1. What is CAN and its uses?
Answer: 1. CAN is a multi-master broadcast serial bus standard for connecting electronic control unit (ECUs).
2. Controller–area network (CAN or CAN-bus) is a vehicle bus standard designed to allow microcontrollers a devices to communicate with each other within a vehicle without a host computer.
3. CAN is a message-based protocol, designed specifically for automotive applications but now also used in other areas such as industrial automation and medical equipment.

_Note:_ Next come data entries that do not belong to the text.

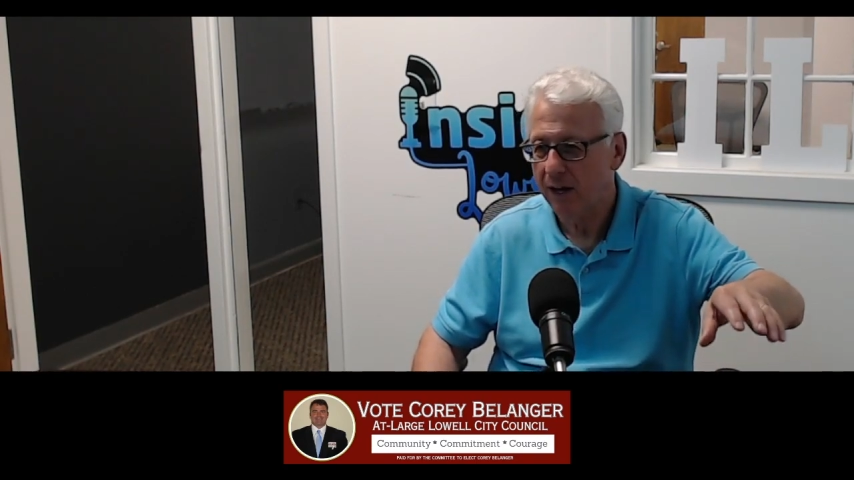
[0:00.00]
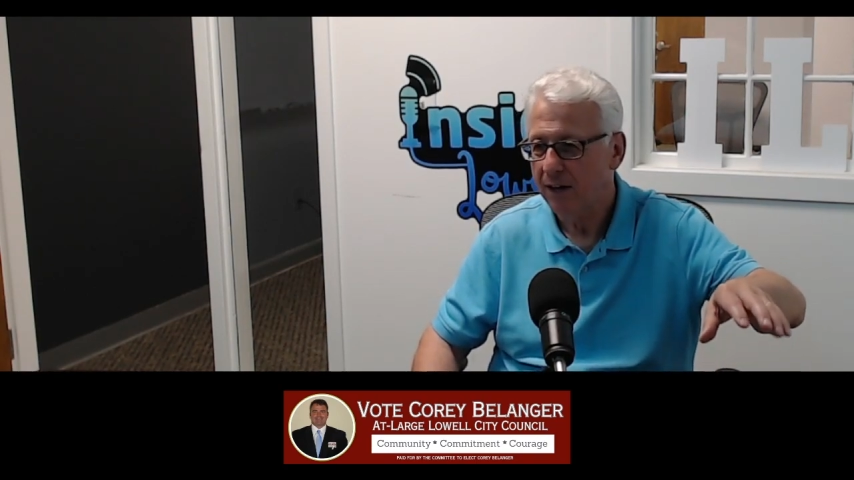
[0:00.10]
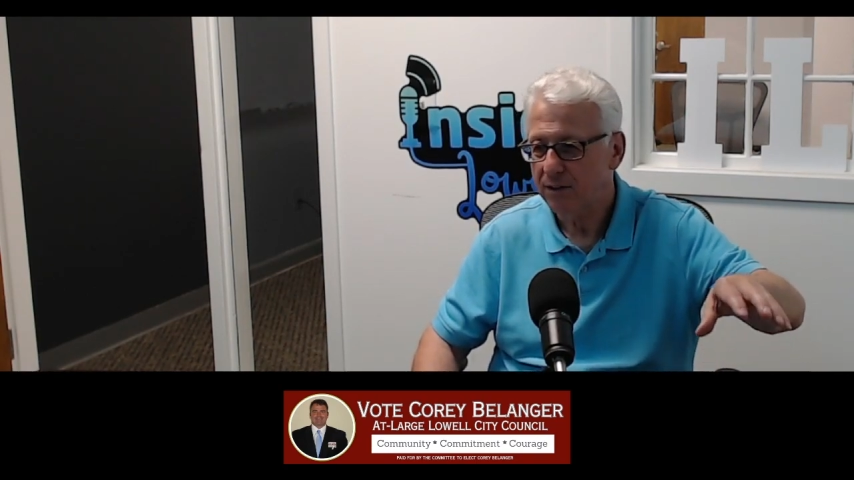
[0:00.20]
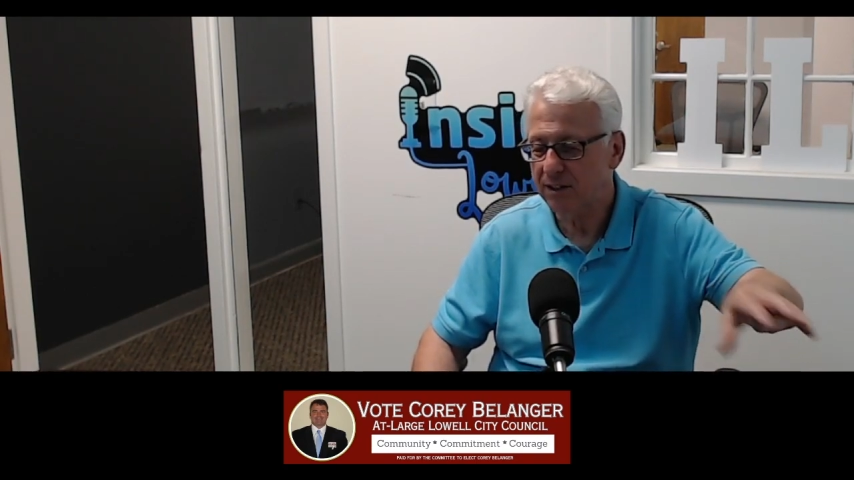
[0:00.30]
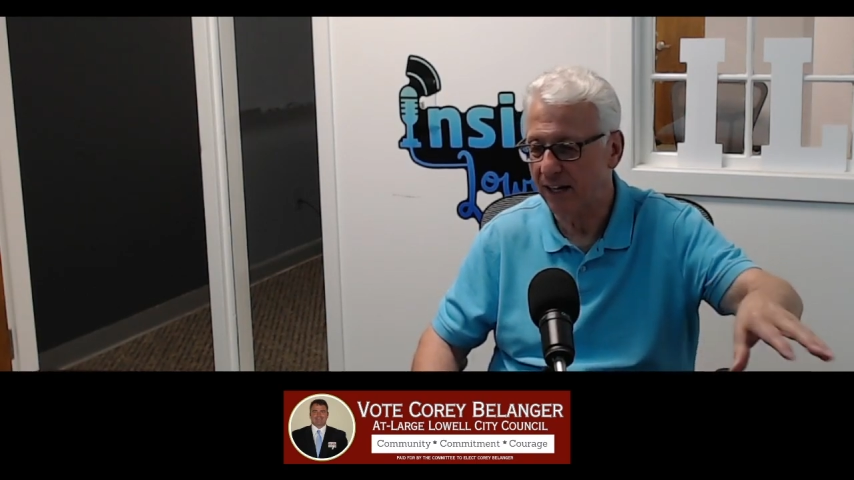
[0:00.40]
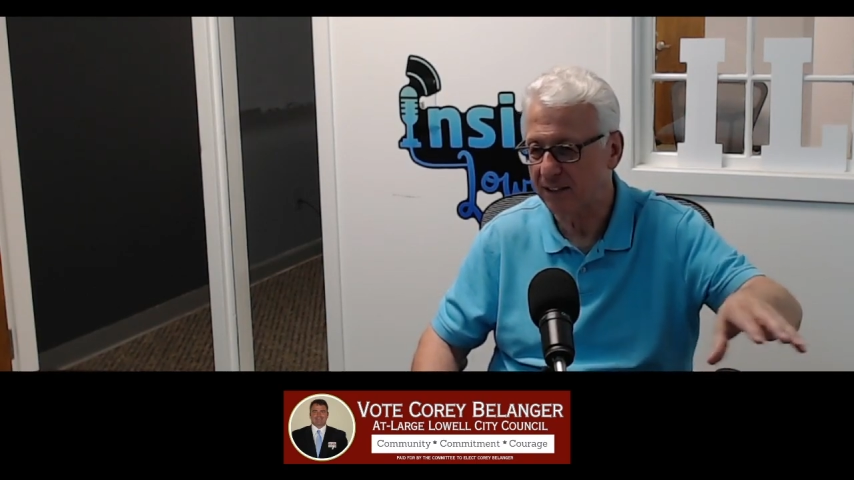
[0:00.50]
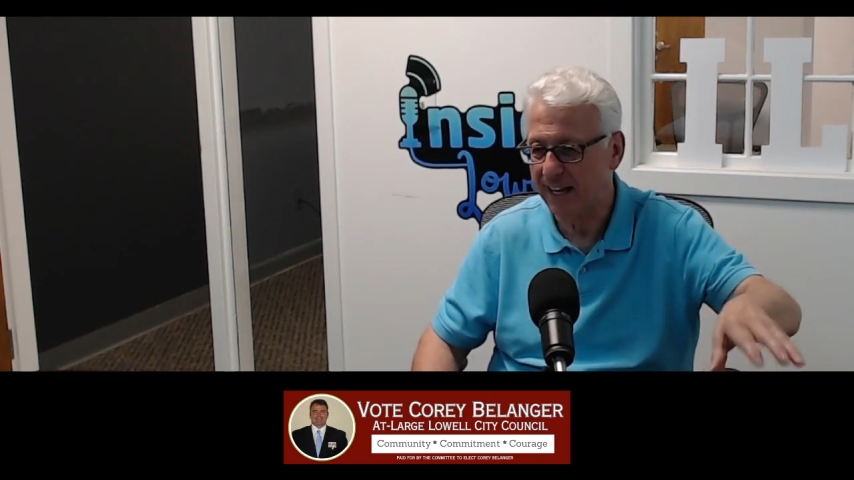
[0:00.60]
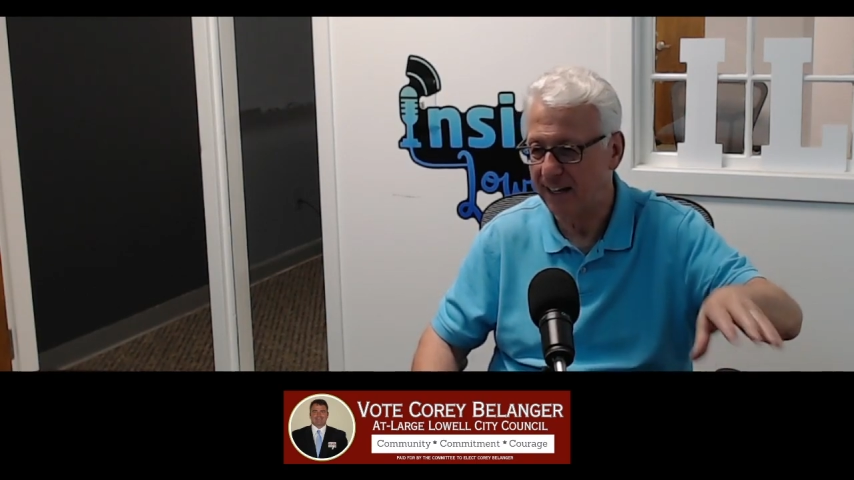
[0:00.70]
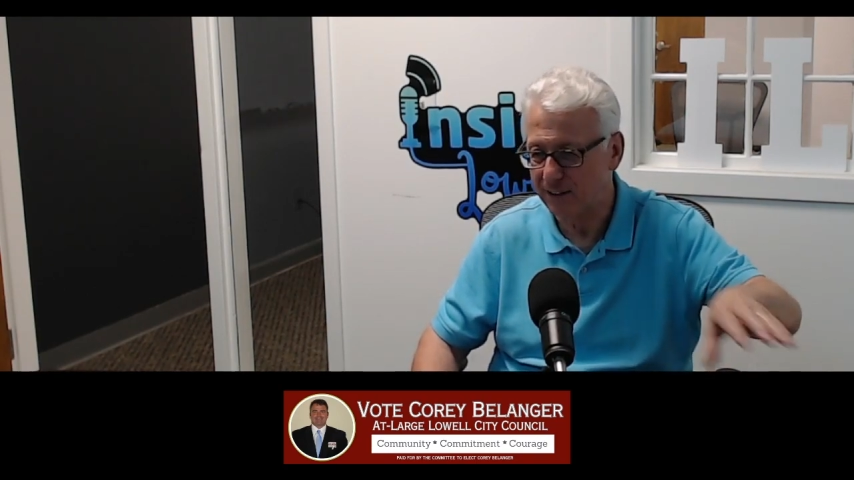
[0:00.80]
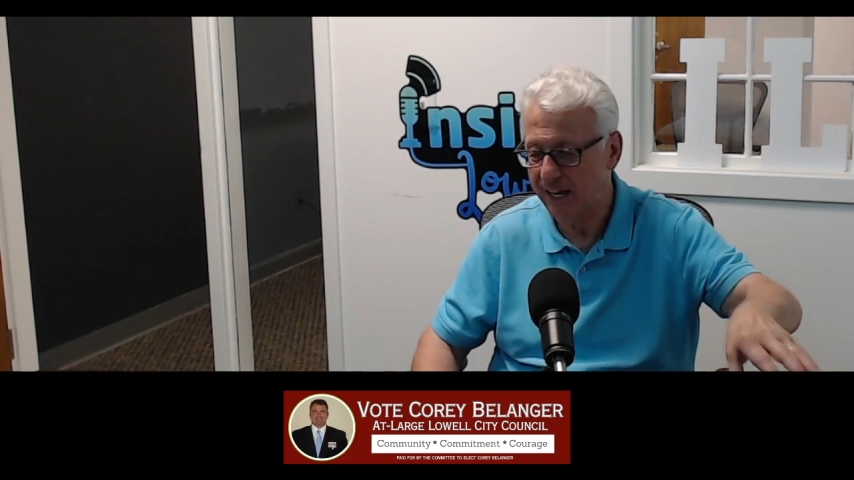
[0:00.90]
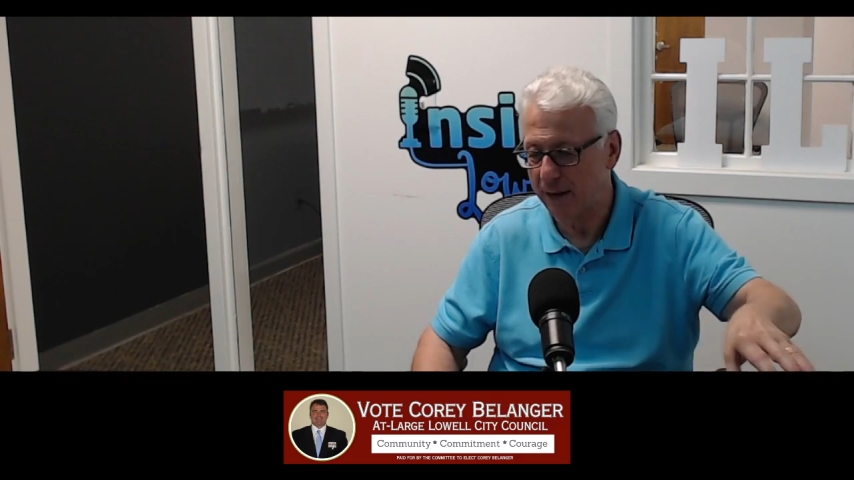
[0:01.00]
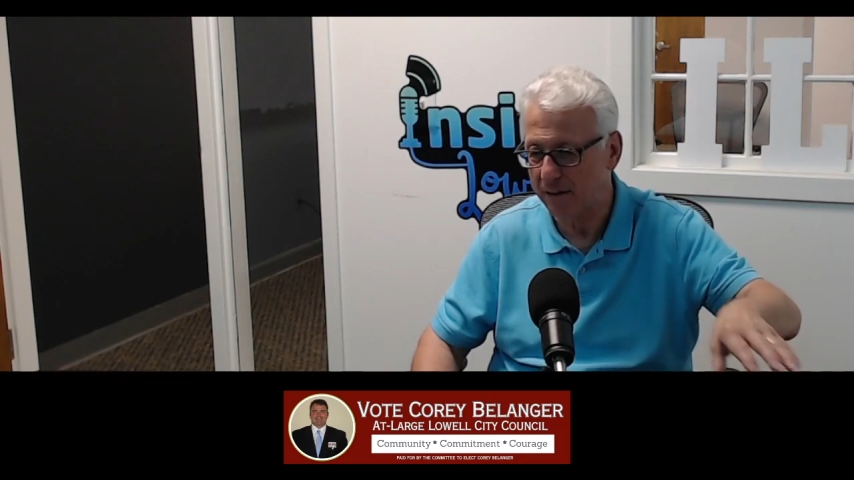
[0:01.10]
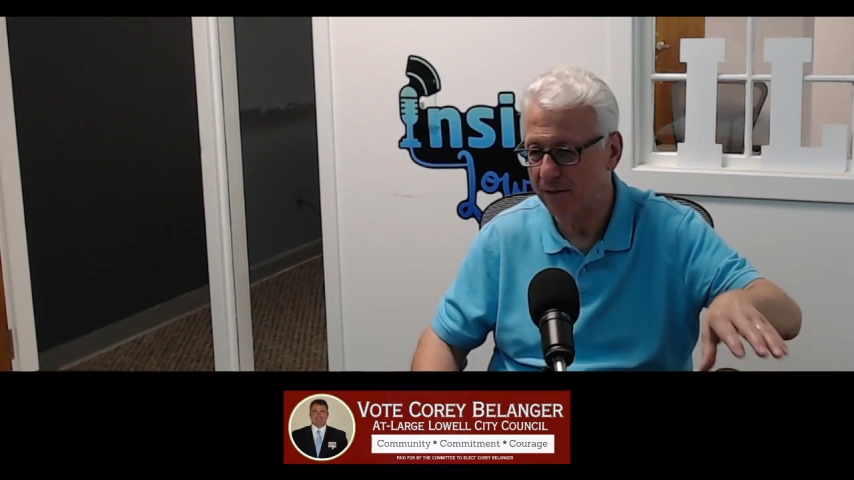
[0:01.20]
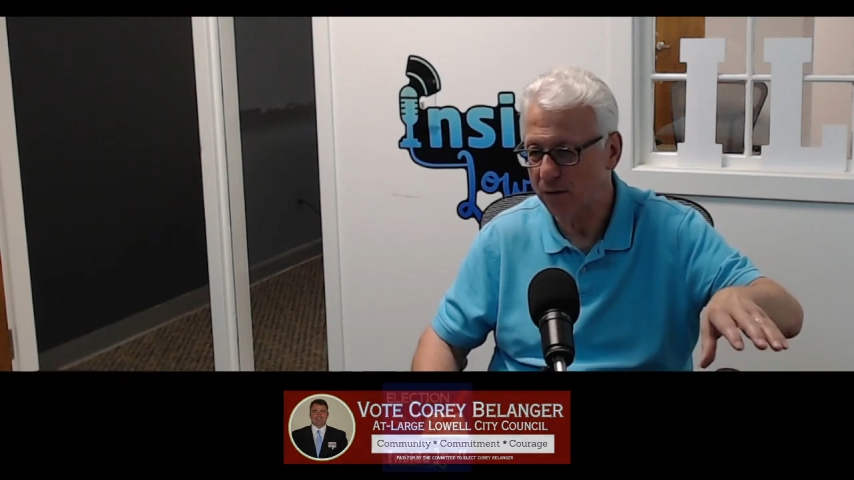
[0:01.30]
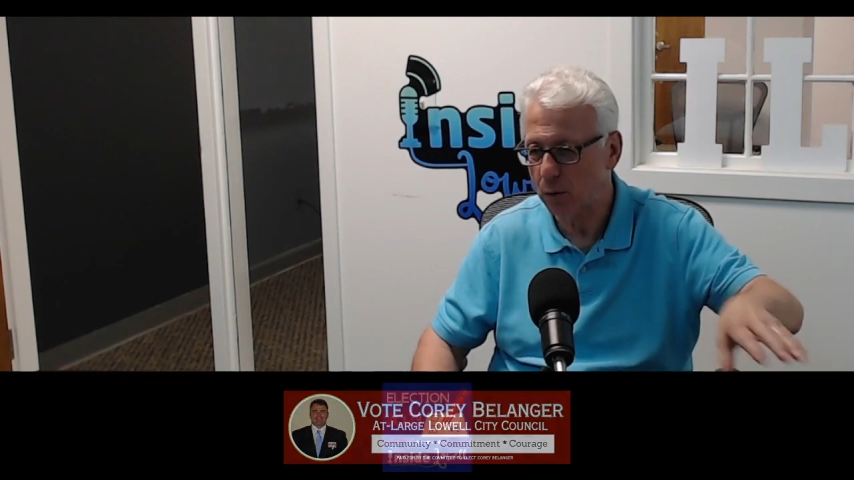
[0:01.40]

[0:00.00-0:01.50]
six, eight, 10,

4. The Controller Area Network (CAN) bus is a serial asynchronous bus used in instrumentation applications for industries such as automobiles.
USES:
– More reliably, e.g., fewer plug-in connectors that might cause
errors.
– Wiring less complicated, more economic.
– Easy to implement, changes, too.
– Additional elements (e.g., control units) are easy to integrate.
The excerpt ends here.